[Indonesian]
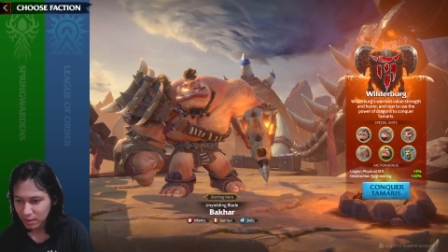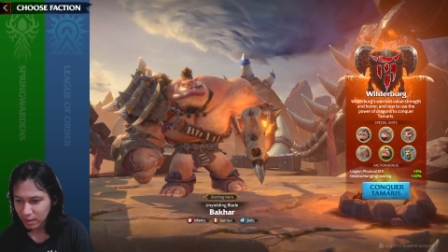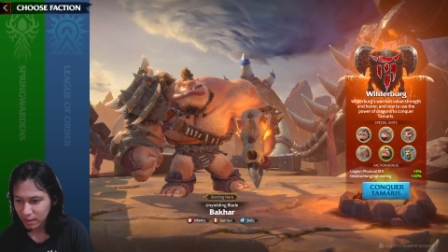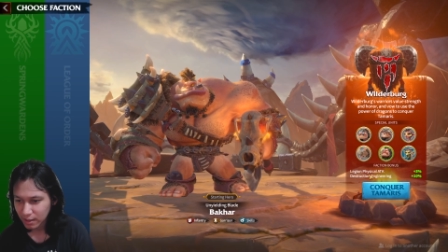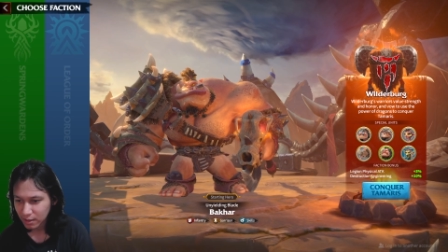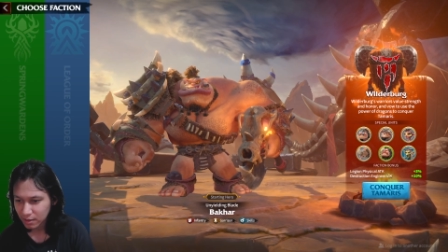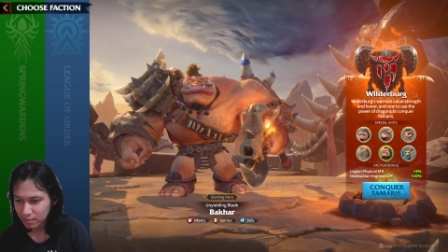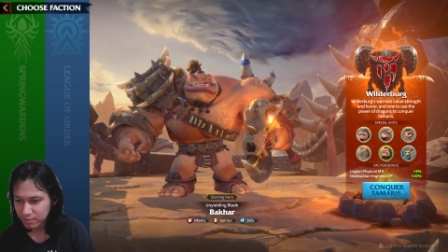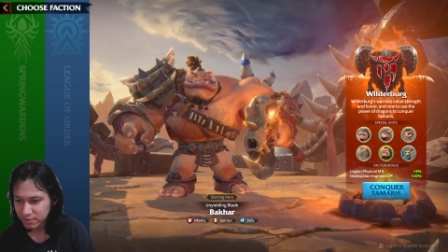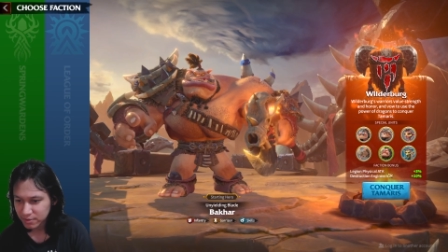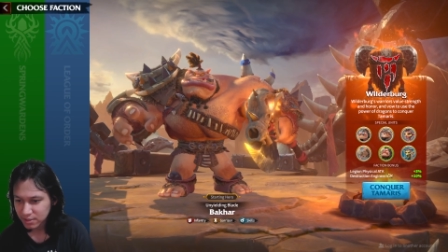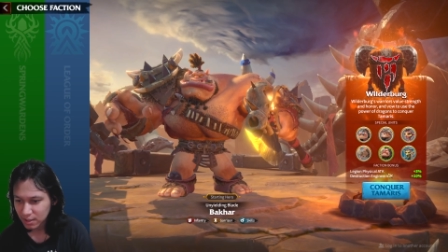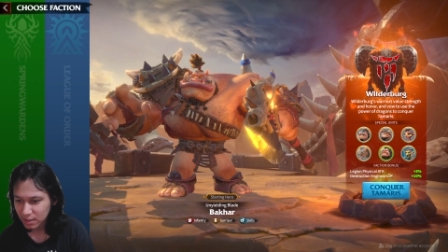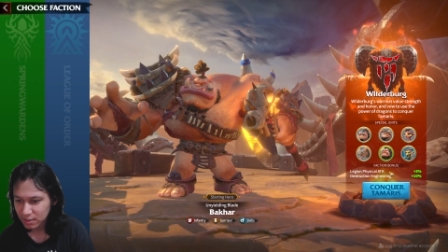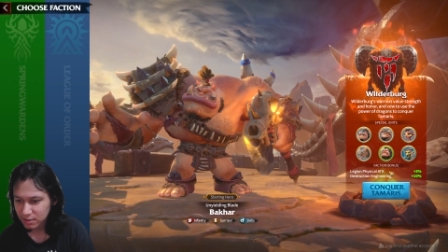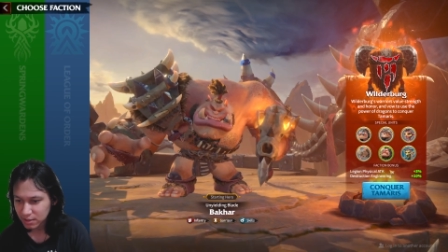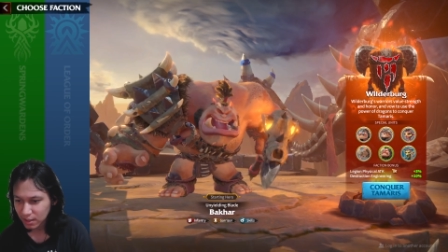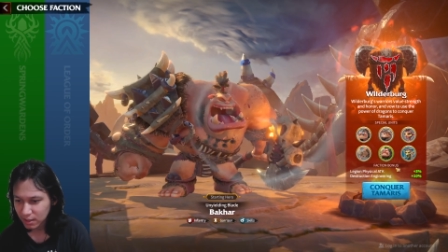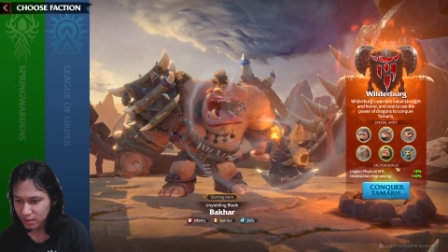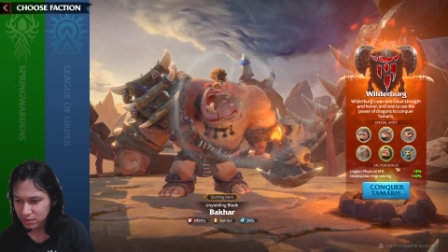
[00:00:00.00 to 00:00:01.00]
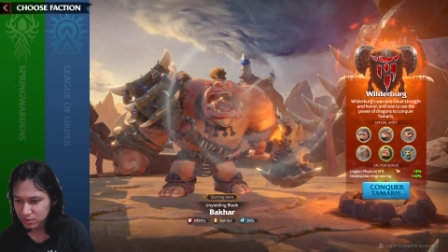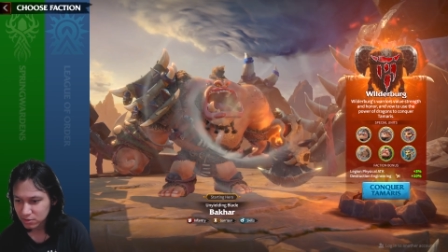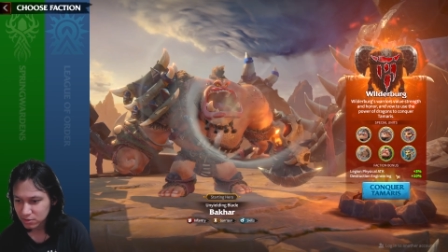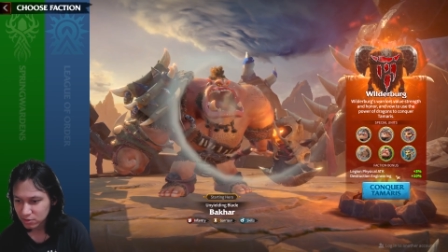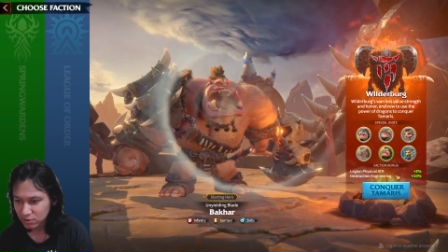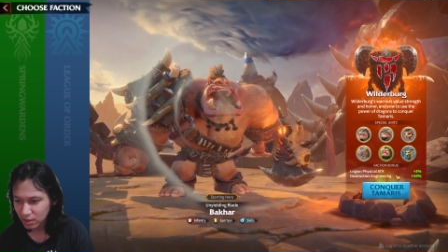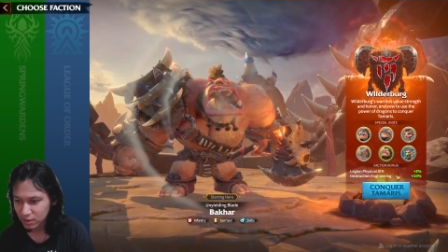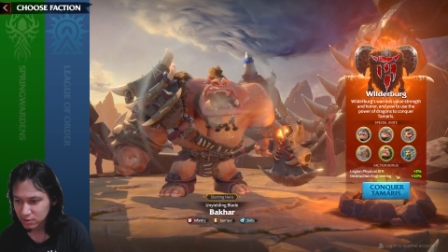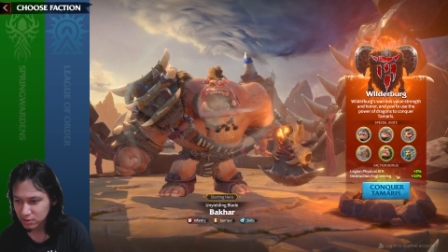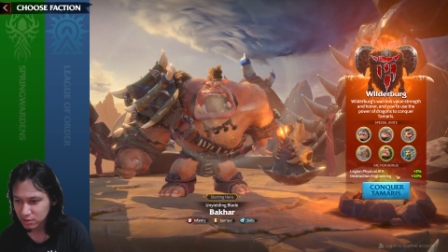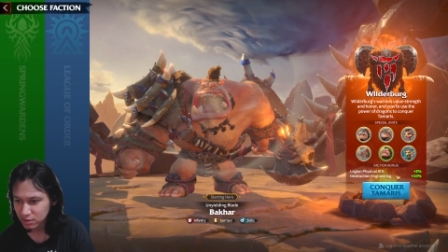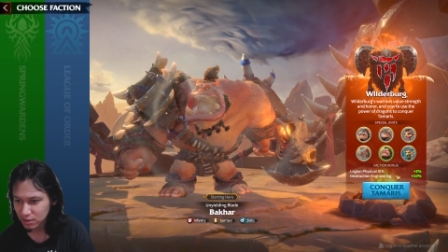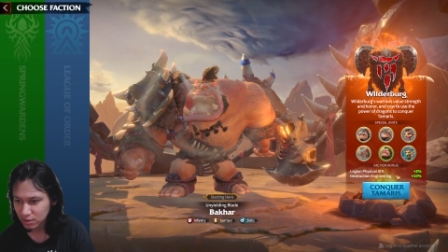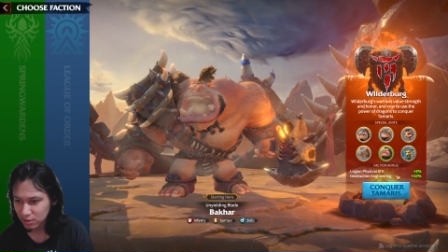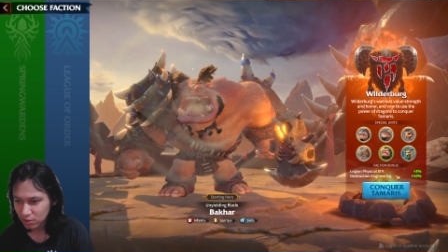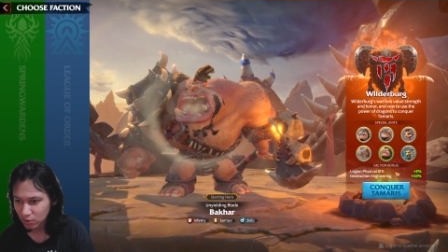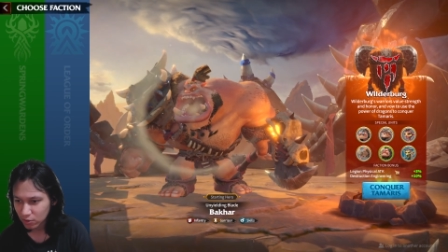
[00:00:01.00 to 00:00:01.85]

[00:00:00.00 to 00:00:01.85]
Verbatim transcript: Legend Physical Tech, Research Engineer.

==========

Work required =>
Copy exactly, and only, the lines from the one containing "[00:00:01.00 to 00:00:01.85]" through the last line of the listing.

Solution =>
[00:00:01.00 to 00:00:01.85]

[00:00:00.00 to 00:00:01.85]
Verbatim transcript: Legend Physical Tech, Research Engineer.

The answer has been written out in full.